Los alpinistas avanzan entre la nieve hacia la cumbre y un hilo de algodón rojo los une como un rastro de sangre, una herida abierta por los piolets, ahora alfileres. Las grietas de las montañas aparecen cosidas por el mismo hilo, creador de cicatrices, en un intento vano de curar la montaña. Es el sino de la especie, herir el planeta y suturarlo después, sin acabar de curarlo; pero estos hombrecillos todavía no lo saben.
«La fascinación por el ascenso se convierte en otro exceso, una muestra de que el cuerpo agredido del planeta necesita curas mucho más intensivas que cuatro puntos de sutura»
Las fotografías de Sella (1881) y de los hermanos Bisson (1861) se cuentan entre los primeros intentos de captar, mediante la fotografía, la voluntad de ir más arriba, en la investigación todavía de lo sublime. Como Ruskin, que había hecho pocos años antes los primeros daguerrotipos de los Alpes.
Tal como explica Sebastià Carratalà en A l’ombra del temps, Ruskin ve en la nueva técnica una «herramienta para documentar los cambios de los paisajes alpinos, sobre todo de los glaciares, y para elaborar el inventario de la naturaleza muy codiciado», si bien considera todavía que los dibujos hechos a mano son «una forma de conocimiento y presentan unos valores analíticos superiores».
La operación que hacen Anna Moner y Sebastià Carratalà con las fotografías de Sella y Bisson es analítica en este sentido. La aguada sobre papel da otra vida a la nieve, que parece que tenga luz propia, como el efecto lacerante que produce en los ojos un paisaje nevado en el que entra el sol. El ascenso de las figuras humanas, insignificantes, se desvela ahora, con los piolets y las cuerdas transformados en hilo rojo y alfileres, agresivo, violento. La fascinación por el ascenso, para alcanzar lo sublime y hacerle frente, se convierte, un siglo y medio después, en otro exceso, en una muestra de que el cuerpo agredido del planeta necesita curas mucho más intensivas que cuatro puntos de sutura.

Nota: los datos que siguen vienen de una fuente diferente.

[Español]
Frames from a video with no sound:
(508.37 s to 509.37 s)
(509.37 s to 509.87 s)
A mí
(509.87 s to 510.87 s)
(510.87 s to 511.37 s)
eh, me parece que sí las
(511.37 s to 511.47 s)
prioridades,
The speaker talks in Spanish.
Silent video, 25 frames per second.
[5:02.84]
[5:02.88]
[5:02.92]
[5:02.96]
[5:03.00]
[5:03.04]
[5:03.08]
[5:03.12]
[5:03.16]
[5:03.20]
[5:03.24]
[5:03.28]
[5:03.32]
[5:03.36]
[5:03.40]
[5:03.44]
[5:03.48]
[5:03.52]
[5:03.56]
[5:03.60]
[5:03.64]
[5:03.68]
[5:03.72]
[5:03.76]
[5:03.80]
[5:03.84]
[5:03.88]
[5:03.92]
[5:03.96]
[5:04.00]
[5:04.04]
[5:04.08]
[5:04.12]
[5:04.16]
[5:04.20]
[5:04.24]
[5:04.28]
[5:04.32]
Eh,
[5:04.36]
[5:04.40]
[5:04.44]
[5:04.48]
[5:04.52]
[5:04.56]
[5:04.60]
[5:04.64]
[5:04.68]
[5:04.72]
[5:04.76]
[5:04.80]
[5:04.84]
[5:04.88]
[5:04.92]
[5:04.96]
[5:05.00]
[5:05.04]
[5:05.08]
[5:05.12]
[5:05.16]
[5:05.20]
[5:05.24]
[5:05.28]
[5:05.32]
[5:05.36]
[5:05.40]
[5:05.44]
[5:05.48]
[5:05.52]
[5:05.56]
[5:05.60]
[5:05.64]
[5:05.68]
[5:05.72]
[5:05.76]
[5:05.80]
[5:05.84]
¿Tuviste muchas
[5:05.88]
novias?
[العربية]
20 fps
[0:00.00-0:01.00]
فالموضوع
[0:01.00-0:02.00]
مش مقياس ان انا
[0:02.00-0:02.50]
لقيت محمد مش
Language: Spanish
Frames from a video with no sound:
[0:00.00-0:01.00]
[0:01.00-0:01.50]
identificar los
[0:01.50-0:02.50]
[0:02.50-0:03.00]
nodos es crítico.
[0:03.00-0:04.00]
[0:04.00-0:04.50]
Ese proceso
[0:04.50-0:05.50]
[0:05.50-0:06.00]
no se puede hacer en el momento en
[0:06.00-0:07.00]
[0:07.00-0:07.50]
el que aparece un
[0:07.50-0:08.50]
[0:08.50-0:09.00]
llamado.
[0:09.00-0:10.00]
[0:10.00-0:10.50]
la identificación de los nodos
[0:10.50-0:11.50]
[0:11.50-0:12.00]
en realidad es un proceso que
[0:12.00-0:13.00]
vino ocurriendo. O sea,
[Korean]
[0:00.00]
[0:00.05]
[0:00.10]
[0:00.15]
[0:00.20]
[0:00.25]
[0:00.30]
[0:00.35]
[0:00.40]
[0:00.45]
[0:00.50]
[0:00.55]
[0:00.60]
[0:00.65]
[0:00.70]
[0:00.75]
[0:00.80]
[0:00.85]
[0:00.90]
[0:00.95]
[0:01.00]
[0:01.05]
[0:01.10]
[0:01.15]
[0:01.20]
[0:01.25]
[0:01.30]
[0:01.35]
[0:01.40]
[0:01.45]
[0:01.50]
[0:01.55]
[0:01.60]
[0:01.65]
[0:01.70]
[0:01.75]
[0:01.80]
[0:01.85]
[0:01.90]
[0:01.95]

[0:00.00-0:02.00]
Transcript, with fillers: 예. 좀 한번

El trabajo de Moner-Carratalà, al menos desde Los cuerpos agredidos, se esfuerza por conectar el pasado y el presente a partir de la disección de la tradición. Más que el escalpelo del taxidermista, el arte es también el bisturí con el que abrimos el cuerpo del pasado para hacer la autopsia.
Moner-Carratalà van más allá, sin embargo, y lo que encontramos es una voluntad artística y literaria de atrapar dos momentos (o más) en una imagen. En unas obras terriblemente estáticas, las incisiones, los cortes, los agujeros hechos con punzones, con agujas, con radiales, dibujan la lectura actual sobre la imagen antigua.
Como el protagonista de la novela de Anna Moner, La mirada de vidre, que superponía películas fotográficas para hacer aparecer fantasmas; las intervenciones sobre los fotogramas, los cuadros, los dibujos (a la manera de Lucio Fontana) crean un movimiento inquietante, que nos hace interrogarnos sobre lo que vemos, que nos hiere el ojo, más como la navaja de Buñuel que como el centelleo del sol sobre la nieve.
La superposición de instantes es poemática, por lo que tiene de fuerza conmovedora, mediante la eliminación del factor tiempo. La representación de varios gestos en un mismo espacio, por otro lado, da lugar a una profundidad narrativa, cronológica.
Eso es lo que encontramos cuando contemplamos una obra de Moner-Carratalà, como por ejemplo estos alpinistas del siglo XIX que todavía no saben que su gesto épico esconde una profunda violencia banal que se revelará en el futuro. A través del hilo rojo que cose la montaña, la ilustración, epifánicamente diríamos, nos habla más del presente que del pasado.